なので、現場を離れられない介護現場の場合、休憩では無く手待ち時間となり、正式な休憩時間と換算されず法律違反となります。
夜勤中の仮眠について
労働基準法第34条では、原則として8時間越えで1時間の休憩を与えなければならないとされており、実は夜勤中に仮眠を設けていない場合でも法律違反になりません。
あくまで雇用側が労働者に対して一時間の休憩を与えさえすれば、問題無いという事です。
しかし、16時間のロング夜勤は長時間労働に加え、日中と比べ人員配置も少ないので仮眠が無いと体力的にしんどいのは事実です。
そこを汲み取って、待遇の良い介護施設では労働者のことを考えて仮眠時間を設けていると考えて良いでしょう。
実は違反ではないワンオペ夜勤
例えば「特定施設(介護付き有料老人ホーム)」においては、「1人でも要介護者である利用者がいる場合は常に介護職員が1人以上確保されていることが必要である。」とされています。逆に言えば、最低1人の夜勤職員が居れば違法ではない、ということになります。確かに違法ではないワンオペ夜勤ですが、職員の負担や利用者さんの安全面を考えると、ワンオペ介護はあまり望ましいとは言えないでしょう。実際1人だと途中休憩もまともに取れないですしね。
夜勤のワンオペ勤務については現職の介護士もその過酷さから難色を示されている方も多いです。
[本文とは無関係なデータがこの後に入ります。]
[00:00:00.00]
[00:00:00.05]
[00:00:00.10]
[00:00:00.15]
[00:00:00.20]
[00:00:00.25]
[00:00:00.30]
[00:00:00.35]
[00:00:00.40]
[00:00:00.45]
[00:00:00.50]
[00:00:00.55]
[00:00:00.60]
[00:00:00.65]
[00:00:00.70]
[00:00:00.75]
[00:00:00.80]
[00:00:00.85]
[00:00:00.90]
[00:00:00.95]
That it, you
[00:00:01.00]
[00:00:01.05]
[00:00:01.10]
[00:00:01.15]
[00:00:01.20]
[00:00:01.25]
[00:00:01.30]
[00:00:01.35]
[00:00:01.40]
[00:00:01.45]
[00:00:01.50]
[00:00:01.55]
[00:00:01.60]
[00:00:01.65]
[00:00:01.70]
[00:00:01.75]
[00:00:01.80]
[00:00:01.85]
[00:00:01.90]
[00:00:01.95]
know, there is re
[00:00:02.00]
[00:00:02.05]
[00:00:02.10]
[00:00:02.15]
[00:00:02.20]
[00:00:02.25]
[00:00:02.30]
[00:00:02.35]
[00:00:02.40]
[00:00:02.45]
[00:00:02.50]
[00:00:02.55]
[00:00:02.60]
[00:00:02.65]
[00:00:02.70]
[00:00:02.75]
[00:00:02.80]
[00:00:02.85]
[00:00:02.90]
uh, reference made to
しかし、法律上はワンオペ夜勤に関して違法ではないというのが現実です。
ただし、だからといって休憩の話でも触れたように、休憩時間が勤務中に与えられない場合は法律違反となります。
実際のところ休憩の取得時間については、勤務後何時間などの定義はなく、勤務中に取得すれば問題無いとされています。
なので、極端な話出勤一時間で休憩を取得してもそれは勤務時間内に取得したという事になるので法律違反にはなりません。
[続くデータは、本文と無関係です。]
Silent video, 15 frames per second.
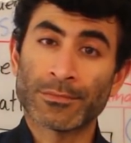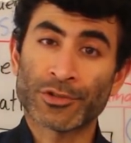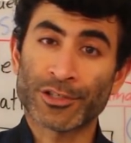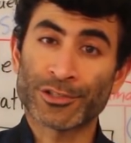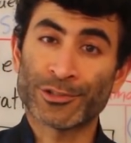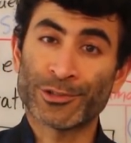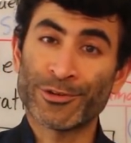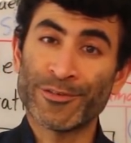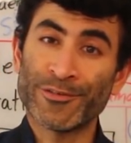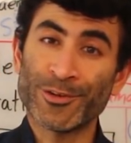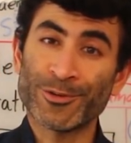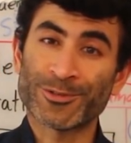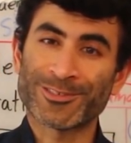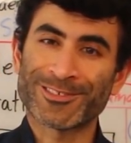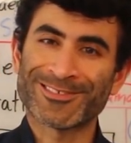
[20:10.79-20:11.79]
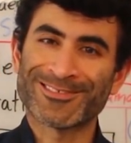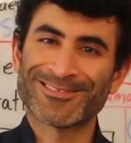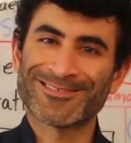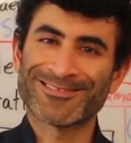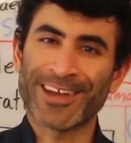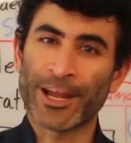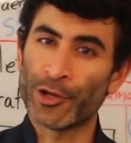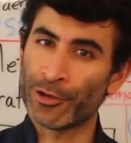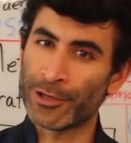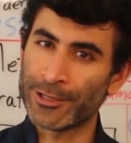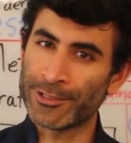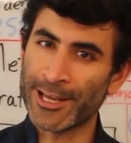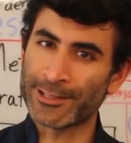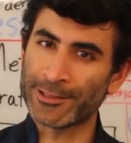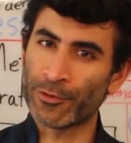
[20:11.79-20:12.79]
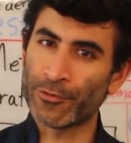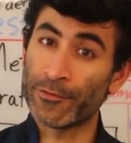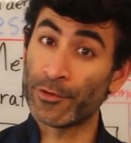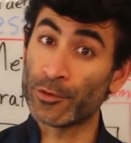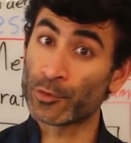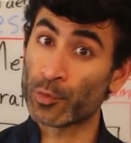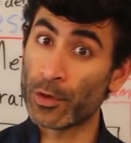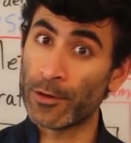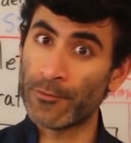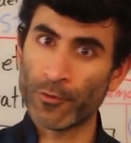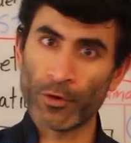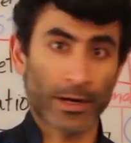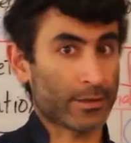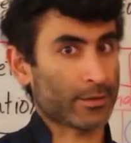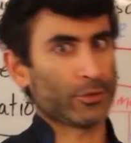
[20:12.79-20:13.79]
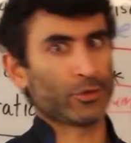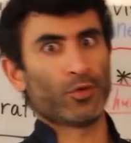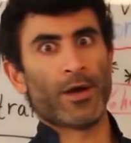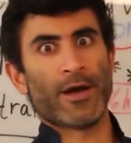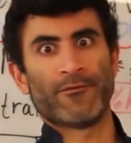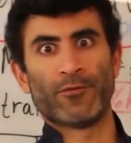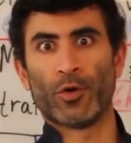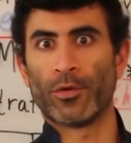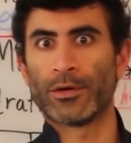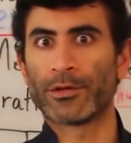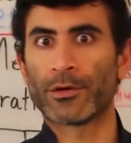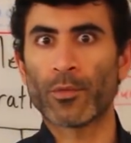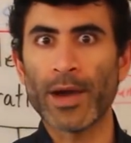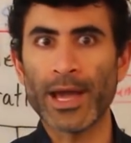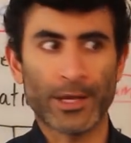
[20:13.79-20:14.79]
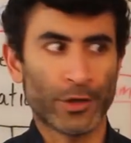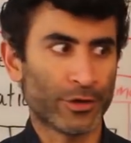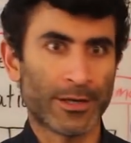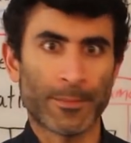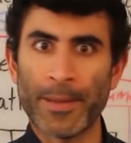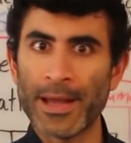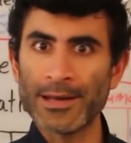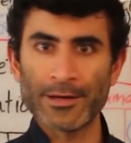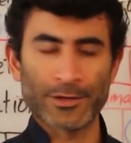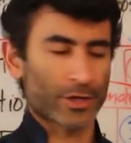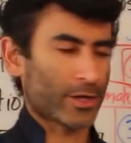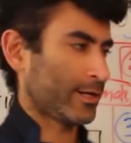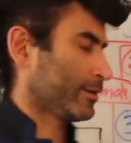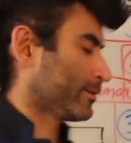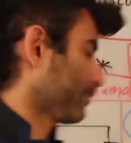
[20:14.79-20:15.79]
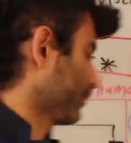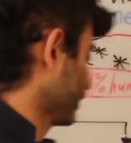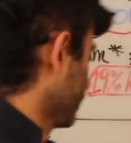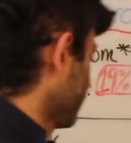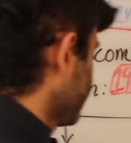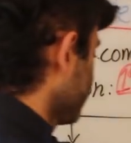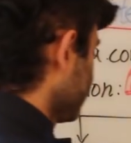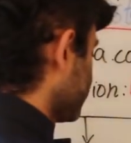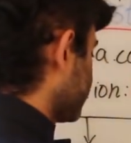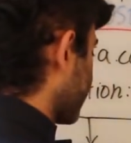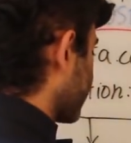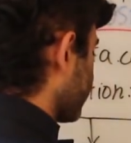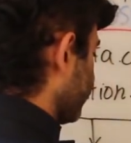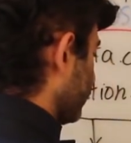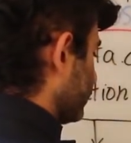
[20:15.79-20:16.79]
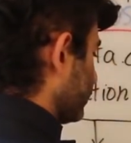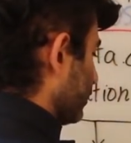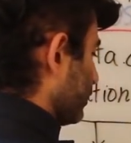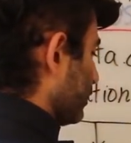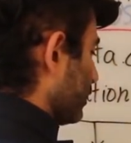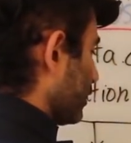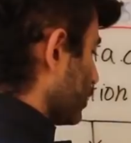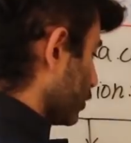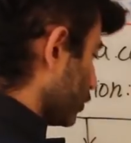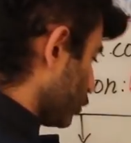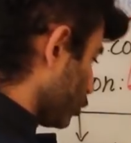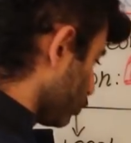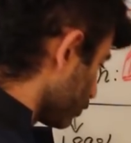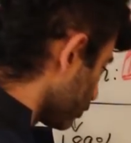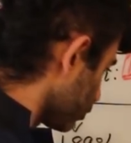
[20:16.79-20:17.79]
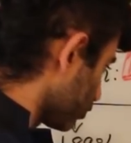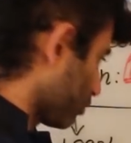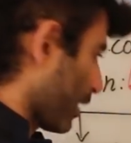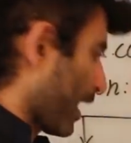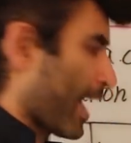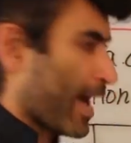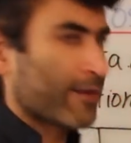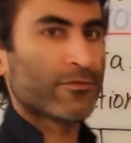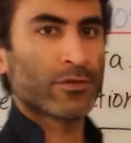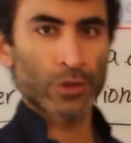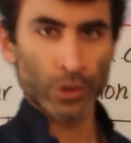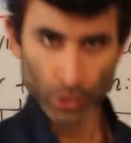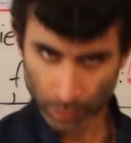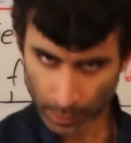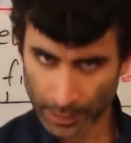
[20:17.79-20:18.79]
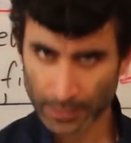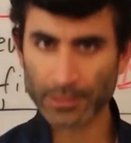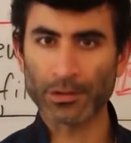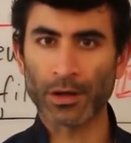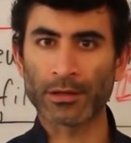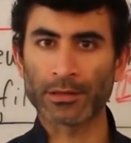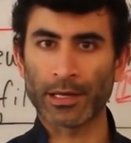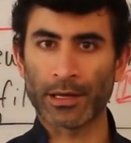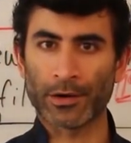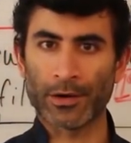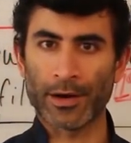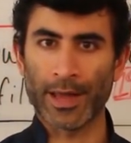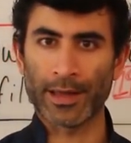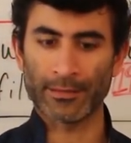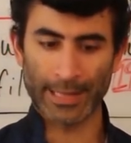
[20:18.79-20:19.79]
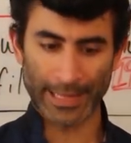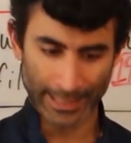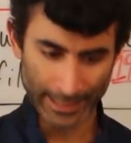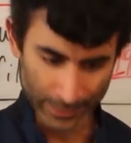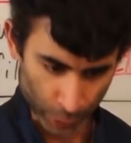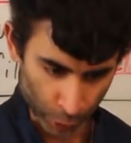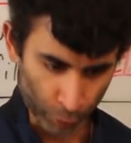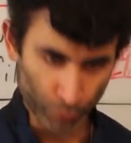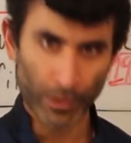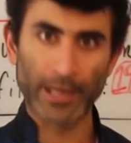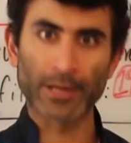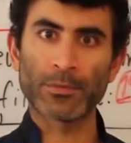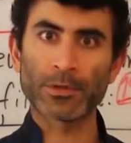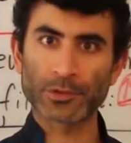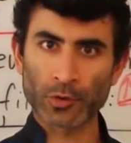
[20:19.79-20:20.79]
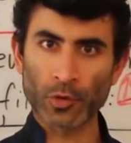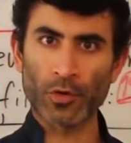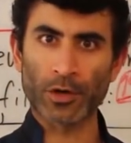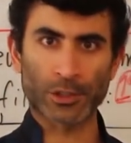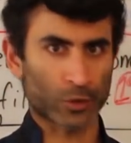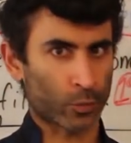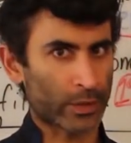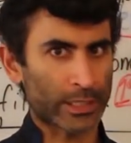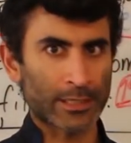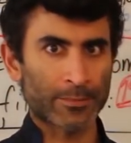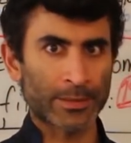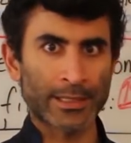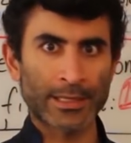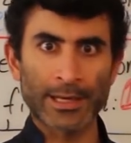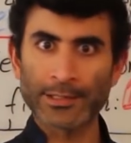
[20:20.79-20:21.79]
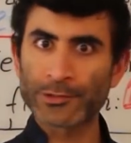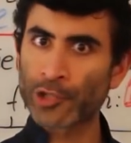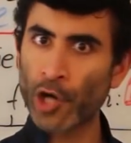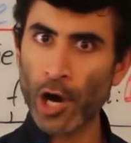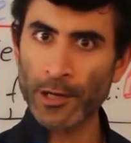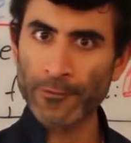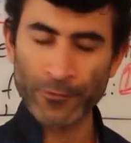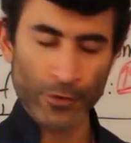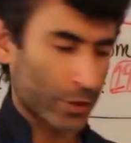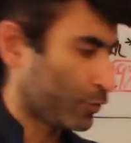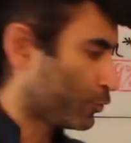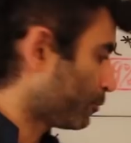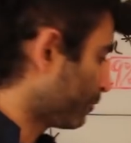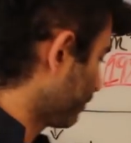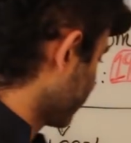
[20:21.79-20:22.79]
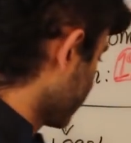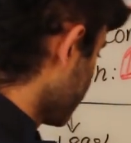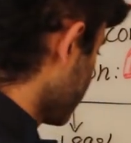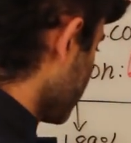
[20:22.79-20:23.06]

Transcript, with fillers: trust the reviews and you're gonna take the reviews' word for it because you have no other way, you're dependent on it. The second reason, you have trust on the internet, like it's a credible source, or Wikipedia is God for you.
後半の余力を考えたら酷な話ですし、モラル的にどうかと思いますがそれが今の日本の法律なんですね。
介護士の労働基準法で勉強になるメディアまとめ
ここでは私以外にも介護の労働基準法について取り上げられているメディア様を紹介していきたいと思います。
ケアきょうさん

介護の仕事研究所さん

介護人事労務ナビ

労働基準法違反の介護施設で働いている方へ
働いている介護施設の風習を変えるのはとても困難です。
理由としてはそれがまかり通っているのにも関わらず施設は平常運転だからです。
さらに労働基準法では違反で無くてもワンオペ夜勤などの労働問題で悩んでる介護士さんも多くいらっしゃいます。
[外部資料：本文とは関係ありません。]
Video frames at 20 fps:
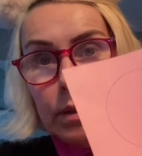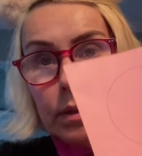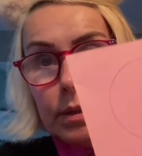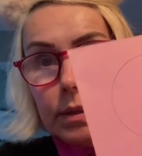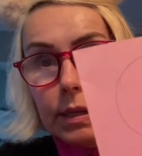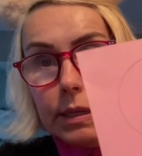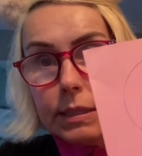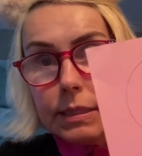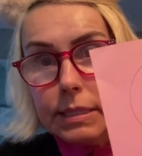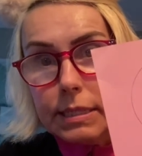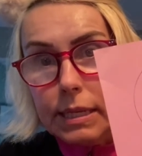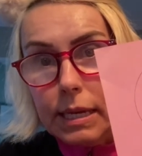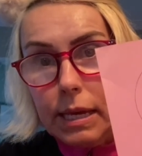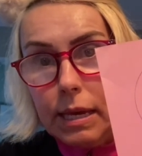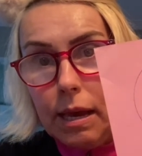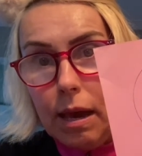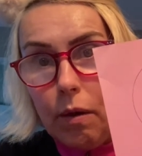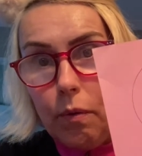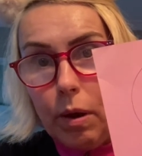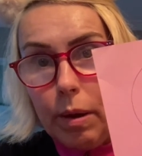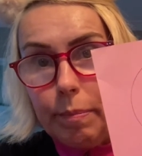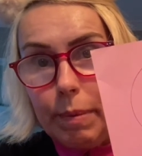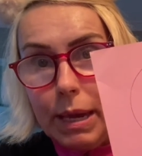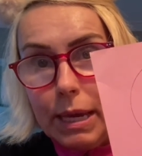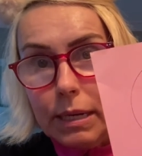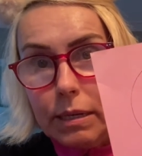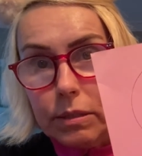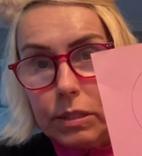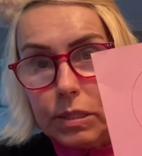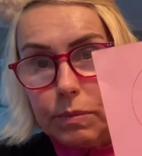And see how I
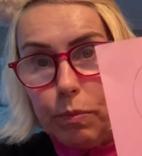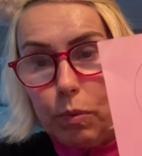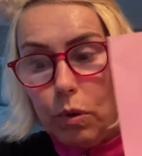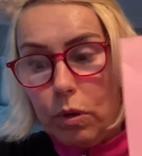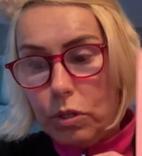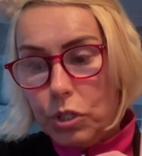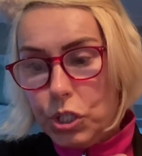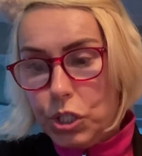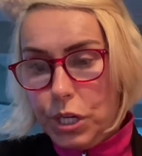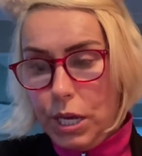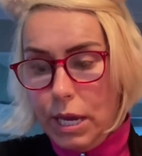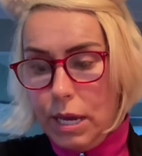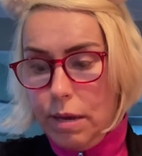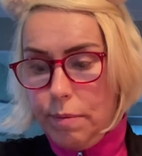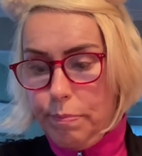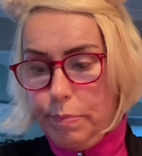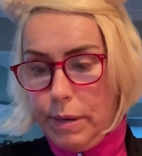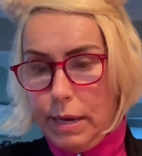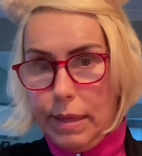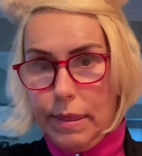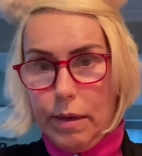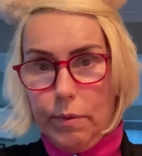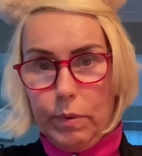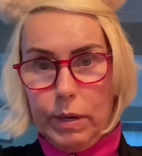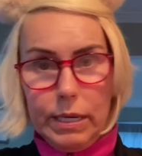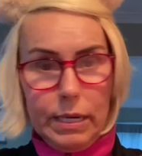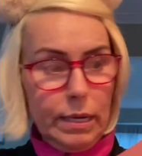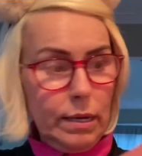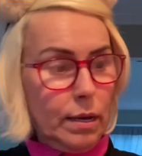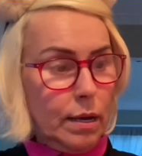made a small shape, and then we're
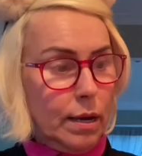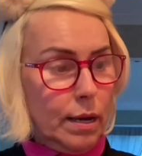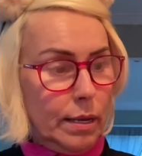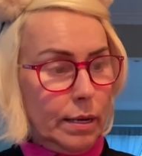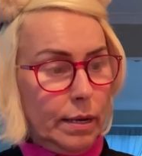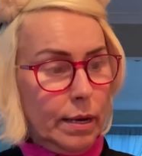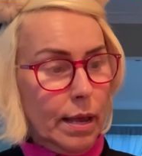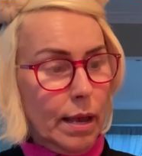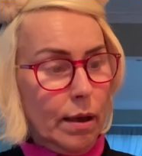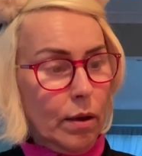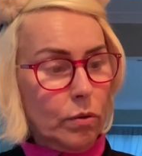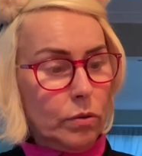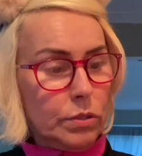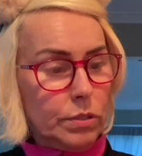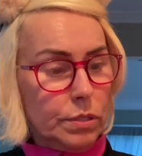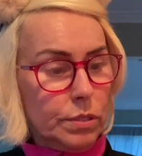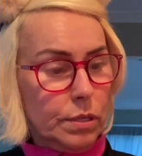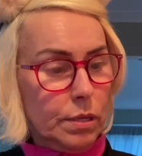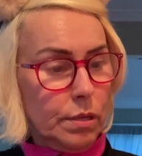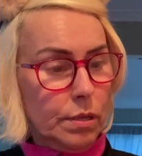gonna cut it out.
現状を変えようにもそれが施設の運営理念であるとするなら労働者側がいくら訴えても変わる事はますないでしょう。
そういった際はきちんと夜勤中の仮眠を設けたり、介護職員を労わっているホワイト介護施設に転職するのが手っ取り早いと言えます。

最後に
いかがでしたか?
皆さんが働いている介護施設はきちんと労働基準法は守られているでしょうか?
今回の記事を見て介護あるあるな、これって法律違反なの?という疑問が少しは解消されたと思います。
法律違反を行っている介護施設で働き続けると確実にお金という形で損をしますし、何よりそんな不条理な環境下で仕事をしていたらモチベーションも上がりません。
やはりきちんと法令を遵守したまともな介護事業所で働くことが健全かつ、幸せに人生を送れる事でしょう。